Excerpts from a dataset:
-*-*-

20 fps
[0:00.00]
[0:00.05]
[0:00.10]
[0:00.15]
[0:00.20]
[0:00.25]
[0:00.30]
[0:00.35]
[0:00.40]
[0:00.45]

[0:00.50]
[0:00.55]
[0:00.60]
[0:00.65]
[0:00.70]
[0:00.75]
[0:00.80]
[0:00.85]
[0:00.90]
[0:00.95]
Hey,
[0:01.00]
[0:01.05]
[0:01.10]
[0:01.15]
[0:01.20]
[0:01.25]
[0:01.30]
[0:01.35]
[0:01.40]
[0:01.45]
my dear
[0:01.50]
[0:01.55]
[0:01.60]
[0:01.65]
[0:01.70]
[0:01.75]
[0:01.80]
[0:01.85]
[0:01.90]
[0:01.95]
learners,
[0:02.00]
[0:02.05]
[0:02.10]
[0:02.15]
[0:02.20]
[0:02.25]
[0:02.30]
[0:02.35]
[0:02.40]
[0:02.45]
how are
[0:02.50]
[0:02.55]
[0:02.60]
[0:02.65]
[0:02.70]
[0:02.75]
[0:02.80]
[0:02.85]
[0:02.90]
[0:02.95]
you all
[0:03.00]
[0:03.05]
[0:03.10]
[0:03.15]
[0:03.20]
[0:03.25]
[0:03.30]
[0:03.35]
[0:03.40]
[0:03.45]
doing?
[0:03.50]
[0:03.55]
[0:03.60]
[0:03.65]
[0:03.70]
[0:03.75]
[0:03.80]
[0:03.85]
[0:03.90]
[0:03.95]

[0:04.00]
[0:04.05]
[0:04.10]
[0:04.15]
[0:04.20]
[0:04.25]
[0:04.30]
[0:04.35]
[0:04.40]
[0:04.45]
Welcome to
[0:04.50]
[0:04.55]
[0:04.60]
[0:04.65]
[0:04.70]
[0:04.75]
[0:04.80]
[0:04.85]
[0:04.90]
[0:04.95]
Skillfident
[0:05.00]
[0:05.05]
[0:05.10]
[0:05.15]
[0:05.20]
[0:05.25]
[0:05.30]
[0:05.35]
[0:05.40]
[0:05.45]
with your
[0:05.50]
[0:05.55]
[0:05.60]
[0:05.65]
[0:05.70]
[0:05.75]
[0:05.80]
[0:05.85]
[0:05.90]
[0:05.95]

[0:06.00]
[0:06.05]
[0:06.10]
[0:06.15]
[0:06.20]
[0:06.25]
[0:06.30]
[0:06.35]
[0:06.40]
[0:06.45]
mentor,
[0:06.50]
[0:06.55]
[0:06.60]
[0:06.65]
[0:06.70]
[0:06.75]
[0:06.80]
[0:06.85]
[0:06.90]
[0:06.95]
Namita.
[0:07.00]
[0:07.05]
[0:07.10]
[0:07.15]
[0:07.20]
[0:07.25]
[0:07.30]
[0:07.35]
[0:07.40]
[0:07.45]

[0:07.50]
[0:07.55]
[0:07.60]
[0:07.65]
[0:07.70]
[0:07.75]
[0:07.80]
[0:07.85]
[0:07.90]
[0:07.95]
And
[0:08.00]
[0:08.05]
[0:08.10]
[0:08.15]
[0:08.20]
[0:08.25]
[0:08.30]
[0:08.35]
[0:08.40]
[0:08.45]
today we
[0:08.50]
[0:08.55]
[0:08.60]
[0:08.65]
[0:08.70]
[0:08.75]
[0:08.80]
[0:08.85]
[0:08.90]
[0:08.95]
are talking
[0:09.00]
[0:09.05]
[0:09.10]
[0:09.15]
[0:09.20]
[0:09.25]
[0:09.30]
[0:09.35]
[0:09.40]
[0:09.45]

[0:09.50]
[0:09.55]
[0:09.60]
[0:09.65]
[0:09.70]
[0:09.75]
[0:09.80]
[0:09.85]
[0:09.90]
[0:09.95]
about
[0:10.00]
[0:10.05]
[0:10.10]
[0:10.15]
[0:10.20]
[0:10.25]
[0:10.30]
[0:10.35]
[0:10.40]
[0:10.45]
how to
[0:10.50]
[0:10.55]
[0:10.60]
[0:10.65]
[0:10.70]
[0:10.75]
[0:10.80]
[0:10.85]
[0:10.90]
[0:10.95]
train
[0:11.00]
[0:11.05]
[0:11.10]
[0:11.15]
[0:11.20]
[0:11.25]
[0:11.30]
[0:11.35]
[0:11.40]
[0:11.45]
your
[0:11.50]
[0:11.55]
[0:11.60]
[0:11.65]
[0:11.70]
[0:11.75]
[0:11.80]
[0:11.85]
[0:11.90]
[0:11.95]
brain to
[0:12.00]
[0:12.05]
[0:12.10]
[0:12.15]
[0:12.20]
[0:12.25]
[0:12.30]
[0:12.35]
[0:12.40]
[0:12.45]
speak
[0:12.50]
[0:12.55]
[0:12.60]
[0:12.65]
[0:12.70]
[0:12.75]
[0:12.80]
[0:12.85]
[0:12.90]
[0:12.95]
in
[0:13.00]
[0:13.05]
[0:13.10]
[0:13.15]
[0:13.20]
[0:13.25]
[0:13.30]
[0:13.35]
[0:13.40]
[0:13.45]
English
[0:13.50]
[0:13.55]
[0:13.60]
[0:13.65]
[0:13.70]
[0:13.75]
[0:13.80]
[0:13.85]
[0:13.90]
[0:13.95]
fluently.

-*-*-

__TASK DESCRIPTION__. The records above must be transcribed without a single omission.

__RESPONSE TO THIS TASK__.
20 fps
[0:00.00]
[0:00.05]
[0:00.10]
[0:00.15]
[0:00.20]
[0:00.25]
[0:00.30]
[0:00.35]
[0:00.40]
[0:00.45]

[0:00.50]
[0:00.55]
[0:00.60]
[0:00.65]
[0:00.70]
[0:00.75]
[0:00.80]
[0:00.85]
[0:00.90]
[0:00.95]
Hey,
[0:01.00]
[0:01.05]
[0:01.10]
[0:01.15]
[0:01.20]
[0:01.25]
[0:01.30]
[0:01.35]
[0:01.40]
[0:01.45]
my dear
[0:01.50]
[0:01.55]
[0:01.60]
[0:01.65]
[0:01.70]
[0:01.75]
[0:01.80]
[0:01.85]
[0:01.90]
[0:01.95]
learners,
[0:02.00]
[0:02.05]
[0:02.10]
[0:02.15]
[0:02.20]
[0:02.25]
[0:02.30]
[0:02.35]
[0:02.40]
[0:02.45]
how are
[0:02.50]
[0:02.55]
[0:02.60]
[0:02.65]
[0:02.70]
[0:02.75]
[0:02.80]
[0:02.85]
[0:02.90]
[0:02.95]
you all
[0:03.00]
[0:03.05]
[0:03.10]
[0:03.15]
[0:03.20]
[0:03.25]
[0:03.30]
[0:03.35]
[0:03.40]
[0:03.45]
doing?
[0:03.50]
[0:03.55]
[0:03.60]
[0:03.65]
[0:03.70]
[0:03.75]
[0:03.80]
[0:03.85]
[0:03.90]
[0:03.95]

[0:04.00]
[0:04.05]
[0:04.10]
[0:04.15]
[0:04.20]
[0:04.25]
[0:04.30]
[0:04.35]
[0:04.40]
[0:04.45]
Welcome to
[0:04.50]
[0:04.55]
[0:04.60]
[0:04.65]
[0:04.70]
[0:04.75]
[0:04.80]
[0:04.85]
[0:04.90]
[0:04.95]
Skillfident
[0:05.00]
[0:05.05]
[0:05.10]
[0:05.15]
[0:05.20]
[0:05.25]
[0:05.30]
[0:05.35]
[0:05.40]
[0:05.45]
with your
[0:05.50]
[0:05.55]
[0:05.60]
[0:05.65]
[0:05.70]
[0:05.75]
[0:05.80]
[0:05.85]
[0:05.90]
[0:05.95]

[0:06.00]
[0:06.05]
[0:06.10]
[0:06.15]
[0:06.20]
[0:06.25]
[0:06.30]
[0:06.35]
[0:06.40]
[0:06.45]
mentor,
[0:06.50]
[0:06.55]
[0:06.60]
[0:06.65]
[0:06.70]
[0:06.75]
[0:06.80]
[0:06.85]
[0:06.90]
[0:06.95]
Namita.
[0:07.00]
[0:07.05]
[0:07.10]
[0:07.15]
[0:07.20]
[0:07.25]
[0:07.30]
[0:07.35]
[0:07.40]
[0:07.45]

[0:07.50]
[0:07.55]
[0:07.60]
[0:07.65]
[0:07.70]
[0:07.75]
[0:07.80]
[0:07.85]
[0:07.90]
[0:07.95]
And
[0:08.00]
[0:08.05]
[0:08.10]
[0:08.15]
[0:08.20]
[0:08.25]
[0:08.30]
[0:08.35]
[0:08.40]
[0:08.45]
today we
[0:08.50]
[0:08.55]
[0:08.60]
[0:08.65]
[0:08.70]
[0:08.75]
[0:08.80]
[0:08.85]
[0:08.90]
[0:08.95]
are talking
[0:09.00]
[0:09.05]
[0:09.10]
[0:09.15]
[0:09.20]
[0:09.25]
[0:09.30]
[0:09.35]
[0:09.40]
[0:09.45]

[0:09.50]
[0:09.55]
[0:09.60]
[0:09.65]
[0:09.70]
[0:09.75]
[0:09.80]
[0:09.85]
[0:09.90]
[0:09.95]
about
[0:10.00]
[0:10.05]
[0:10.10]
[0:10.15]
[0:10.20]
[0:10.25]
[0:10.30]
[0:10.35]
[0:10.40]
[0:10.45]
how to
[0:10.50]
[0:10.55]
[0:10.60]
[0:10.65]
[0:10.70]
[0:10.75]
[0:10.80]
[0:10.85]
[0:10.90]
[0:10.95]
train
[0:11.00]
[0:11.05]
[0:11.10]
[0:11.15]
[0:11.20]
[0:11.25]
[0:11.30]
[0:11.35]
[0:11.40]
[0:11.45]
your
[0:11.50]
[0:11.55]
[0:11.60]
[0:11.65]
[0:11.70]
[0:11.75]
[0:11.80]
[0:11.85]
[0:11.90]
[0:11.95]
brain to
[0:12.00]
[0:12.05]
[0:12.10]
[0:12.15]
[0:12.20]
[0:12.25]
[0:12.30]
[0:12.35]
[0:12.40]
[0:12.45]
speak
[0:12.50]
[0:12.55]
[0:12.60]
[0:12.65]
[0:12.70]
[0:12.75]
[0:12.80]
[0:12.85]
[0:12.90]
[0:12.95]
in
[0:13.00]
[0:13.05]
[0:13.10]
[0:13.15]
[0:13.20]
[0:13.25]
[0:13.30]
[0:13.35]
[0:13.40]
[0:13.45]
English
[0:13.50]
[0:13.55]
[0:13.60]
[0:13.65]
[0:13.70]
[0:13.75]
[0:13.80]
[0:13.85]
[0:13.90]
[0:13.95]
fluently.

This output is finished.